Sunday, February 28, 2016

HF Here I Come

I've been puttering around on 2m and 70cm since getting my Technician license in January.  It's nice to hear other hams chat about their radios and ragchew on the local nets.  It has been a great learning experience and a fun way to get my feet wet.  That's pretty much all I can do anyway with the little HT I have.  There are parts of 6m and 10m that are open to Technicians, but I really wanted to hop on 20m and 40m so I can try my hand at DXing.  Bouncing radio waves off the ionosphere half-way around the world is what has always excited me about amateur radio.

I knew I couldn't get too complacent with a Technician license and had to keep going to get on HF. Back to my two favorite learning resources I mentioned in my last post for some General studying. I'm excited to have passed my General on Superbowl Sunday, 02/07/2016.  That day was full of good news, as I got home and turned on the tube to watch my favorite Denver Broncos win the Superbowl. What a day!

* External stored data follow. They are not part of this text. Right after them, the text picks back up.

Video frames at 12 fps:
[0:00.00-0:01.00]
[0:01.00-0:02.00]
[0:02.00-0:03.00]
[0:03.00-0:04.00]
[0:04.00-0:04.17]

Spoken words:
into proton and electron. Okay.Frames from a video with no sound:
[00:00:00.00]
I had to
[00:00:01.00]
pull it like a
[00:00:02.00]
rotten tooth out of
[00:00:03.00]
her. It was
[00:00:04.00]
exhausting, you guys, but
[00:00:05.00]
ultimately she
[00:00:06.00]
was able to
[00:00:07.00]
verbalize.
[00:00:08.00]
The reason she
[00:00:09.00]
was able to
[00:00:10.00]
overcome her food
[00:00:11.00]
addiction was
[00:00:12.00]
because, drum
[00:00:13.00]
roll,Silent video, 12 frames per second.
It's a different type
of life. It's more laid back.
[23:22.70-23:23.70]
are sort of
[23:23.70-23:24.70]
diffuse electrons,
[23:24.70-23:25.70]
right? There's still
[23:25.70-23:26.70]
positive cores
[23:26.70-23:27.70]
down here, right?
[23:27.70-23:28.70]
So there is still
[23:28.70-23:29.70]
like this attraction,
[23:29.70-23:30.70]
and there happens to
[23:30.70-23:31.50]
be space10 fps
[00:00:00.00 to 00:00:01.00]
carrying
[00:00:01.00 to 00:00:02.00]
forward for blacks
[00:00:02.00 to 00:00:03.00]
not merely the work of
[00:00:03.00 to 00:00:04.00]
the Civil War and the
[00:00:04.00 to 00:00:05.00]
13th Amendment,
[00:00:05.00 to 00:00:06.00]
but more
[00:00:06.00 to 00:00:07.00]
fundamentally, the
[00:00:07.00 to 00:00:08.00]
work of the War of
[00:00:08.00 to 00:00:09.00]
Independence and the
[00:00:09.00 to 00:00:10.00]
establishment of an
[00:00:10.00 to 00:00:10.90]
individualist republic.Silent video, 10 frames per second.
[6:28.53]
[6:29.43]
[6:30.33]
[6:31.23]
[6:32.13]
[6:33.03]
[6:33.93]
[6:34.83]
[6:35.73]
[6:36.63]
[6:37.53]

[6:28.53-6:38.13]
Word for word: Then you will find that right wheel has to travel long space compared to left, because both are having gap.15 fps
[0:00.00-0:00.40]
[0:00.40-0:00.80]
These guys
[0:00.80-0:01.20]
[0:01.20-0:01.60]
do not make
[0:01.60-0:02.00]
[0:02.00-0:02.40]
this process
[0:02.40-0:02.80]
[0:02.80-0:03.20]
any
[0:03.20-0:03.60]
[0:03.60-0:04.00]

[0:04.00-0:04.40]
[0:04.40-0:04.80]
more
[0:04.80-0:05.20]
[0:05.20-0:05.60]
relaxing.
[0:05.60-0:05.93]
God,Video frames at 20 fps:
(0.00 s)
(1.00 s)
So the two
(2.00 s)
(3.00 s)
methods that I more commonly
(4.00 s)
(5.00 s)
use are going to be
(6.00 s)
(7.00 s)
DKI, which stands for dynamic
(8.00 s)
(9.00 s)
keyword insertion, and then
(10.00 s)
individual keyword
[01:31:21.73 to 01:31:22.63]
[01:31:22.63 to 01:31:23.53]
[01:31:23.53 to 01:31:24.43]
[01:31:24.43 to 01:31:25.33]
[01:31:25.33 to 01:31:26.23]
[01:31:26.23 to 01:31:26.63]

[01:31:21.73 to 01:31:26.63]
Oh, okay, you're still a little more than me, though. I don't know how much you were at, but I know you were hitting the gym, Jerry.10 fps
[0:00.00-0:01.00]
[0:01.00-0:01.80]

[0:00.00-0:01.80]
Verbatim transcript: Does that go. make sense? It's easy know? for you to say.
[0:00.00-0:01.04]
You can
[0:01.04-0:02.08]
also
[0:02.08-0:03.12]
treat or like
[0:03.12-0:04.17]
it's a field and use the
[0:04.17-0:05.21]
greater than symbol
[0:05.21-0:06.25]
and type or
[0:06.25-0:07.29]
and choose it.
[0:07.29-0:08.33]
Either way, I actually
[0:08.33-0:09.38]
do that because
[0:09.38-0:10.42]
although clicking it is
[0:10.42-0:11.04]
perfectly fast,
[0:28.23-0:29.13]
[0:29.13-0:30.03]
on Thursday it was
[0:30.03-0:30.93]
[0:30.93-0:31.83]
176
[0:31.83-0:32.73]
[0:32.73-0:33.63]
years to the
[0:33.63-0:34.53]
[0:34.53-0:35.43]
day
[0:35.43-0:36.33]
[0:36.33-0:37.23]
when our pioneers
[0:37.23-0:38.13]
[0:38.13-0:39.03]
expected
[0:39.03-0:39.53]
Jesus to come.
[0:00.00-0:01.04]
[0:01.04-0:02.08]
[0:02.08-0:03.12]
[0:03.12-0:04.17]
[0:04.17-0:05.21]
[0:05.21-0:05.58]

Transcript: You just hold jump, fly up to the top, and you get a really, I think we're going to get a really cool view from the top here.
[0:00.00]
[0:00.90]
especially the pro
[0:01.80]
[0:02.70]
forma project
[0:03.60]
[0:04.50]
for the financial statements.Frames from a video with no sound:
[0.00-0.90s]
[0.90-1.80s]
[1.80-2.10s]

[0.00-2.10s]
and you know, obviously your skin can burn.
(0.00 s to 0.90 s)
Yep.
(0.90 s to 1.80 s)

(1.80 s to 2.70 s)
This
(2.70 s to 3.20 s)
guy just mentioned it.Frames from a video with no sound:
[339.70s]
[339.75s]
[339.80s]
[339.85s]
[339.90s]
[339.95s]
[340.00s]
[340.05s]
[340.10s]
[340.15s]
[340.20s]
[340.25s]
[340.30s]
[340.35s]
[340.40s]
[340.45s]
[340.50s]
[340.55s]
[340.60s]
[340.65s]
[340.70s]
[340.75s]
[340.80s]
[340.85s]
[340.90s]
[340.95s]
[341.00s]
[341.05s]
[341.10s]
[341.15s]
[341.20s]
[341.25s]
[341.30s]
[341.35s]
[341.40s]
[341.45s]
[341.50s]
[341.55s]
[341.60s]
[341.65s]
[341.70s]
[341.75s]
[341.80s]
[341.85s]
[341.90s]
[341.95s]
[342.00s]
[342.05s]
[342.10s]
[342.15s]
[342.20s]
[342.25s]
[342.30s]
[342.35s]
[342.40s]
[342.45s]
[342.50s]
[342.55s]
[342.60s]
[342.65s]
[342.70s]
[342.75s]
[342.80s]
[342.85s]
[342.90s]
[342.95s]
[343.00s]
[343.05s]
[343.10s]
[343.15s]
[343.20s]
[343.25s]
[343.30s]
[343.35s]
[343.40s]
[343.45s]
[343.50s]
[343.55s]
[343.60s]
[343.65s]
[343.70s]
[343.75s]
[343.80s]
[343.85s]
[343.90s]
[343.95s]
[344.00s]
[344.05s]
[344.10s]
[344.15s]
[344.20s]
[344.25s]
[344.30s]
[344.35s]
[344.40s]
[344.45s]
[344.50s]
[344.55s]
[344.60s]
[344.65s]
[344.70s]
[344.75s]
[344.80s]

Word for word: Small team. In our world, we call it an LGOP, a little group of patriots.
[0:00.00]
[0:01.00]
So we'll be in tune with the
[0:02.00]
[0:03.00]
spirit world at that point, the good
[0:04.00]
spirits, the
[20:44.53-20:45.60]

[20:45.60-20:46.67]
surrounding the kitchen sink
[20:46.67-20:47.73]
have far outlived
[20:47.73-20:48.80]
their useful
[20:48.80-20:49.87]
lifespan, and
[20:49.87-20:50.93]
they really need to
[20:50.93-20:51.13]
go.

Next up...researching HF rigs.  I've already started looking, and I can tell you I've probably already put more research into HF radios than I have my last car.  HF transceivers are ridiculously expensive.

The Shortlist:

Home/Portable Radios:

  • Kenwood TS-480SAT
  • Yaesu FT-450d
  • Yaesu FT-867d
  • ICOM IC-718

QRP Radios

  • Yaesu FT-817d
  • Elecraft KX3
As I've mentioned before, I really like the idea of portable rigs.  Having young kids and an urge to get outside more often makes me lean toward the QRP radios.  They'd be great when we're travelling or camping as well.  I'm a big fan of light and simple.  In case you're not familiar with QRP, it is amateur radio limited to low-power, typically 5W or less.  I'm a believer...I don't really think you need to blast 100W to have fun. Don't take my word for it, I really enjoyed Cliff N4CCB breaking down Why QRP Works on his QRP School YouTube channel.